Molto amato al Sundance Film Festival 2005, il film della danese Susanne Bier ha due meriti innegabili: in primis, la tendenza a bilanciare con grande accortezza la tenerezza familiare, la gioia e la crudeltà mentale, senza appesantire troppo il flusso narrativo; poi, il canone “Dogma” realizzato in scioltezza, molto serrato invece nei precedenti film, per uno stile filmico non regolamentato dagli stretti canoni alla “Idioti”, come se la seguace di Lars Von Trier si fosse liberata da un giogo troppo pressante. Penalizzato da un titolo italiano fuorviante, giacché la traduzione letterale di “Fratelli” ricorda troppe pellicole, la storia non è originalissima. Due fratelli, uno scapestrato e belloccio, l’altro militare e con il senso del dovere, si ritrovano intorno al desco familiare, prima che il maggiore Michael parta per l’Afghanistan. Siamo nel 2001. Creduto morto dopo una sciagura aerea, mentre in realtà è tenuto prigioniero con un altro compatriota dai Talebani, il fratello Jannick si lega sempre più a Sarah, bellissima vedova, prima tenuta in disparte perché ritenuta una “borghesuccia viziata” e alle due nipotine.

Il fattaccio che ogni spettatore smaliziato aspetta non avviene, però, ovvero che i due si consolino della perdita stando tantissimo a letto.

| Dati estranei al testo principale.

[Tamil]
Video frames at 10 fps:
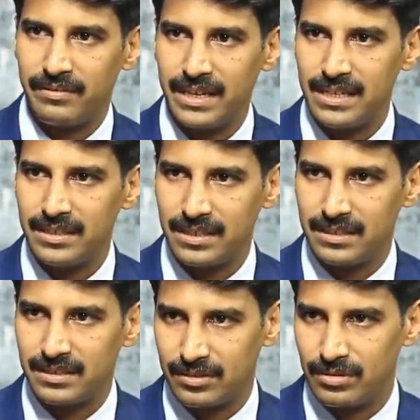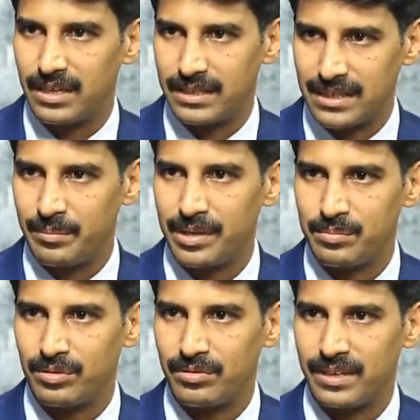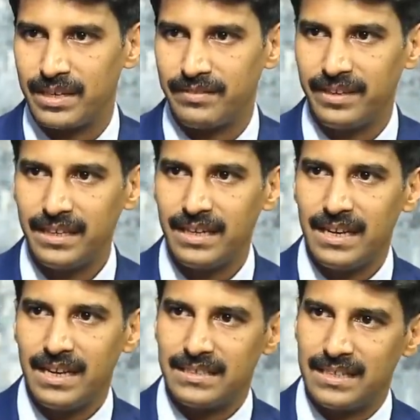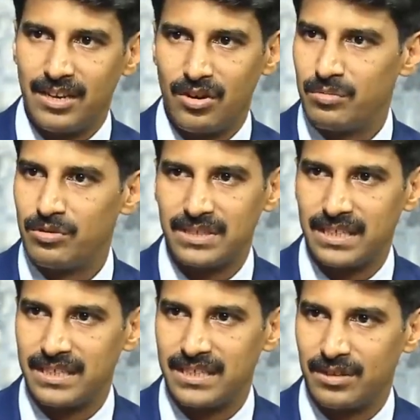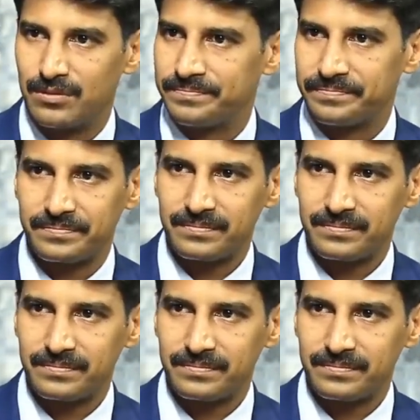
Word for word: வயிறுக்குள்ளே சாப்பாடு போன உடனேவே சில ஹார்மோன் செக்ரீட் ஆகும்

Le premesse ci sarebbero, gli sguardi, la convivenza, un bacio appassionato pure, ma la Bier sembra dover pagare il pedaggio di una distribuzione internazionale e non osa (il film, a dirla, tutta, poteva essere una capolavoro erotico vietatissimo!) mettere in scena ciò che aveva pensato in sede di sceneggiatura. Il “morto” che torna da una disumana guerra di religione prende il sopravvento e un alito di pacifismo aleggia per un poco sul tono da melodramma familar-erotico. Ma la Bier non si fa plagiare dal marketing e, quando meno te l’aspetti, ci si ritrova in un’atmosfera “Festen”, con marito impazzito per i sensi di colpa e gelosissimo del fratello che sfascia casa sotto gli occhi atterriti delle due figli. La regista tiene a bada il cuore, questo fardello chiamato sentimentalismo che falcidia i nuovi lungometraggi italiani. Alla furia segue il rimpianto e un senso di disturbo. Alla fine si resta inappagati per il mancato sviluppo amoroso, ma entusiasti per un’opera che non si disfa in banali cliché cinematografici. E il fascino di Nicolaj Lie Kaas con Connie Nielsen vale di più dell’insipida coppia Affleck-Lopez.